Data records

Content starts

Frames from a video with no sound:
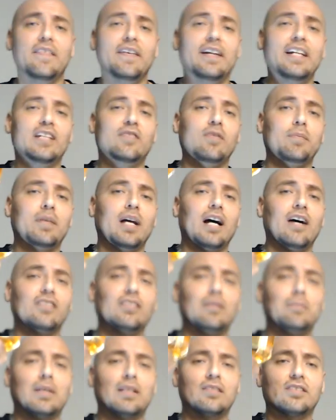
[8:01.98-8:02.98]
is from the House of
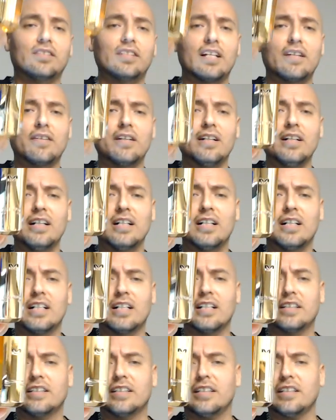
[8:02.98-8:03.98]
Mancera.
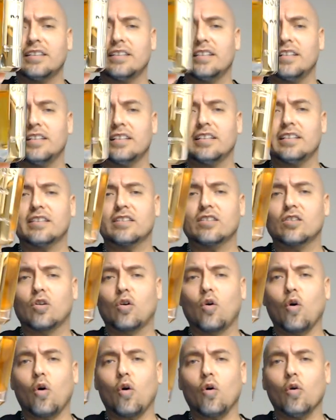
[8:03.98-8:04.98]
This is
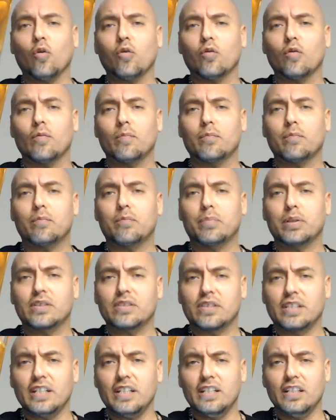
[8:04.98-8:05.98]
Gold
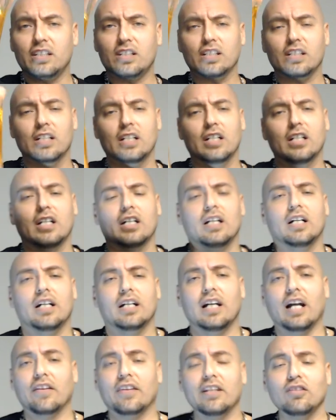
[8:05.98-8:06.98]
Prestige.
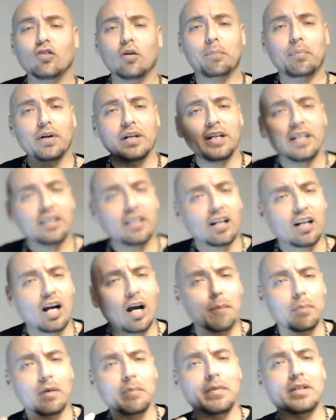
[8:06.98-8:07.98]
Now this will bring in the
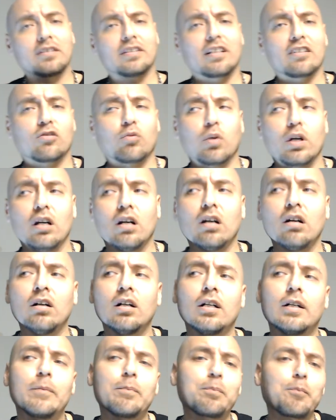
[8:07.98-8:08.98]
compliments as well.
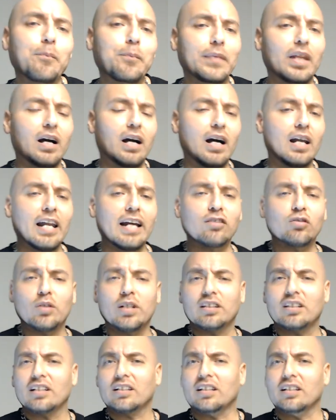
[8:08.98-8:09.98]
I like to hit
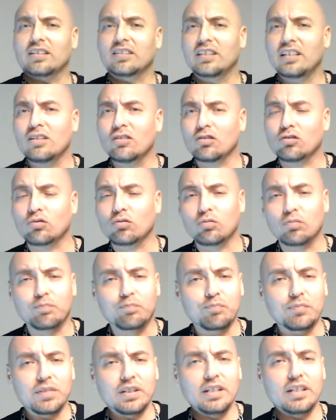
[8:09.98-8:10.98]
the casinos to
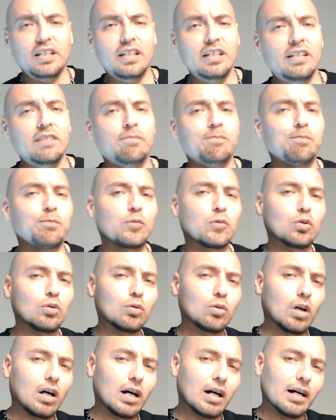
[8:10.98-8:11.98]
eat,
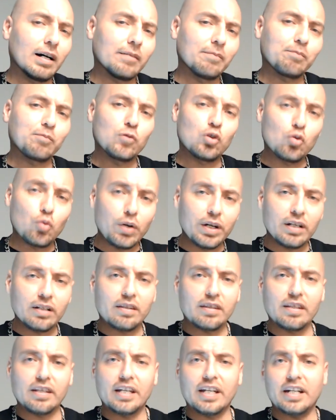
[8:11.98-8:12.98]
to drink
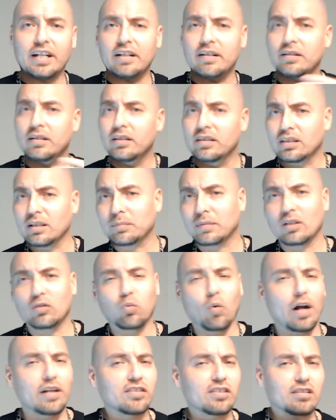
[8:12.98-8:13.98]
there. Sometimes
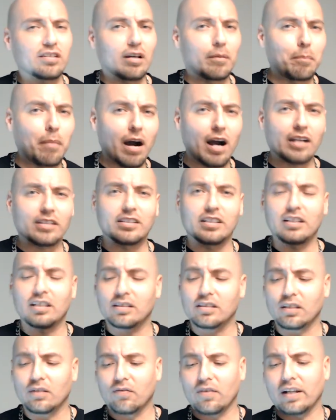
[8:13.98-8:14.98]
watch the boxing and
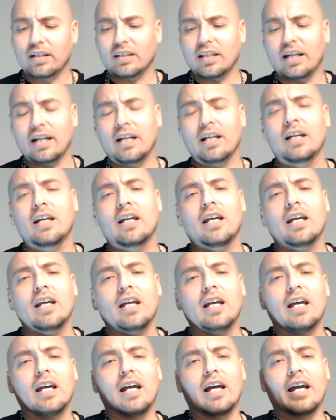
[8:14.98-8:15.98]
stuff like that.
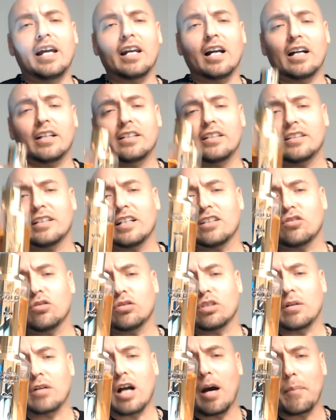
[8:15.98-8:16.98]
And this gets you
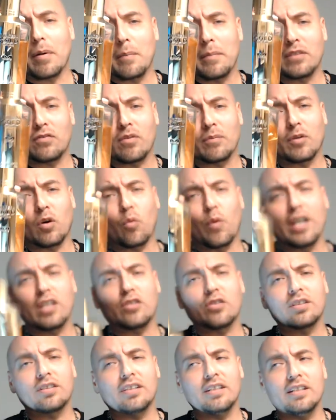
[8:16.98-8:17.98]
some compliments from the
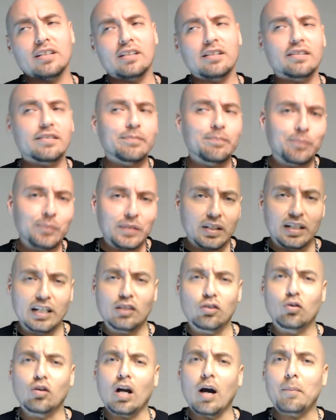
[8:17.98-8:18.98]
waitresses. Get
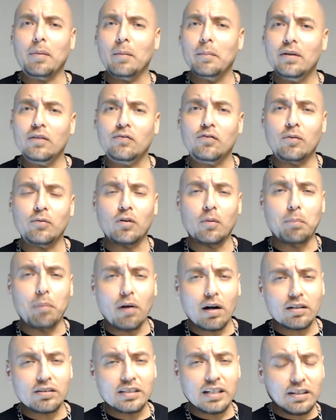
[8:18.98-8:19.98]
you compliments from the
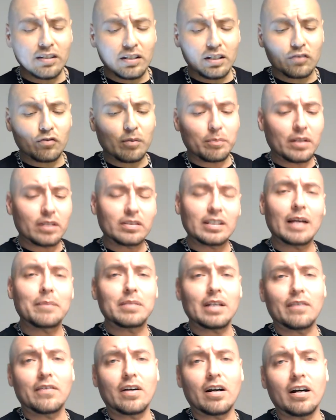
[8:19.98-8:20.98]
bartenders from the times
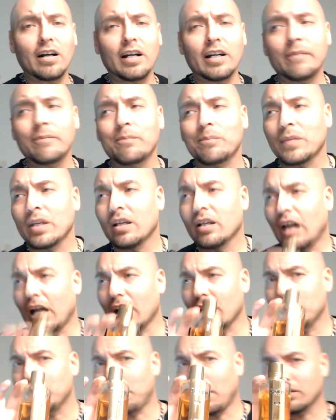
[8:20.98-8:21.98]
I've gone.
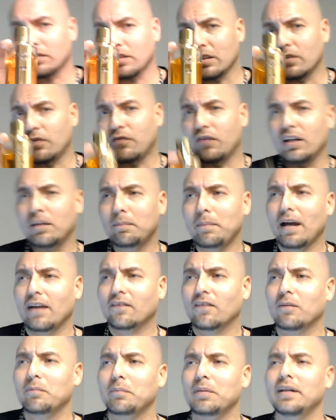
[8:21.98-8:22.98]
Gotten positive feedback
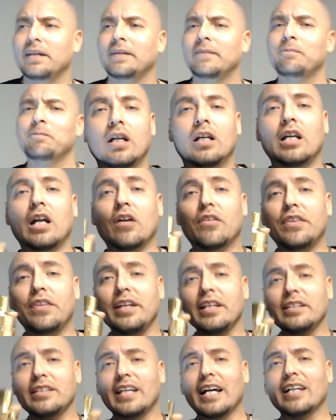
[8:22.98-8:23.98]
from it. Now
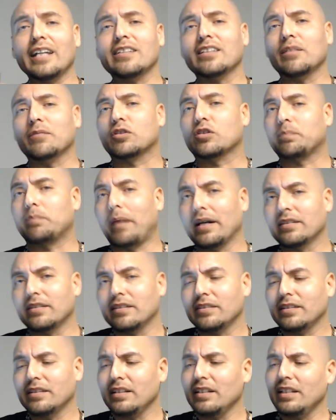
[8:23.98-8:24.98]
this has some
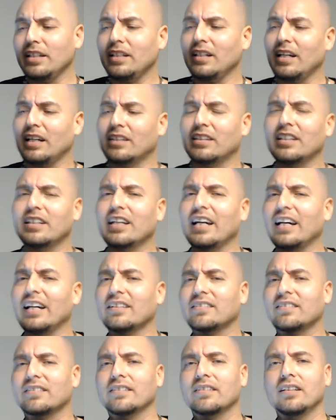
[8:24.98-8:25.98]
spices in it. I think it
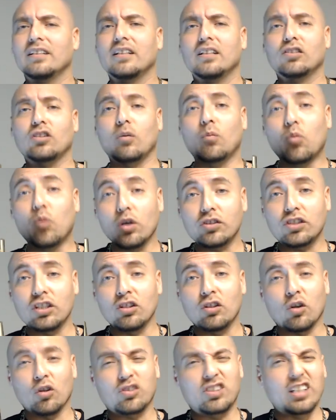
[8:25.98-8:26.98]
has some woodsy
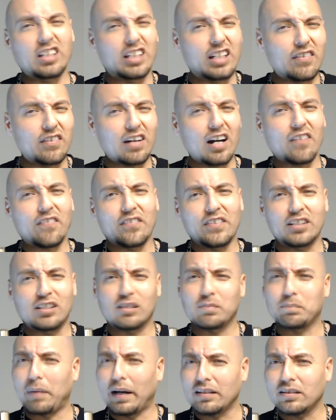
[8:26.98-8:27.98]
notes that give it off this
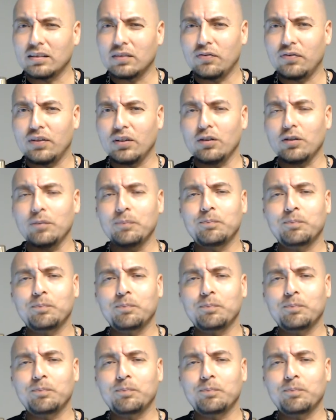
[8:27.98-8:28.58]
spicy feel.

Content ends

Working down from the line with "[8:08.98-8:09.98]", copy each line exactly until the last line of the entries, which is also included. Omit the pictures.

#### [Problem solution]
[8:08.98-8:09.98]
I like to hit
[8:09.98-8:10.98]
the casinos to
[8:10.98-8:11.98]
eat,
[8:11.98-8:12.98]
to drink
[8:12.98-8:13.98]
there. Sometimes
[8:13.98-8:14.98]
watch the boxing and
[8:14.98-8:15.98]
stuff like that.
[8:15.98-8:16.98]
And this gets you
[8:16.98-8:17.98]
some compliments from the
[8:17.98-8:18.98]
waitresses. Get
[8:18.98-8:19.98]
you compliments from the
[8:19.98-8:20.98]
bartenders from the times
[8:20.98-8:21.98]
I've gone.
[8:21.98-8:22.98]
Gotten positive feedback
[8:22.98-8:23.98]
from it. Now
[8:23.98-8:24.98]
this has some
[8:24.98-8:25.98]
spices in it. I think it
[8:25.98-8:26.98]
has some woodsy
[8:26.98-8:27.98]
notes that give it off this
[8:27.98-8:28.58]
spicy feel.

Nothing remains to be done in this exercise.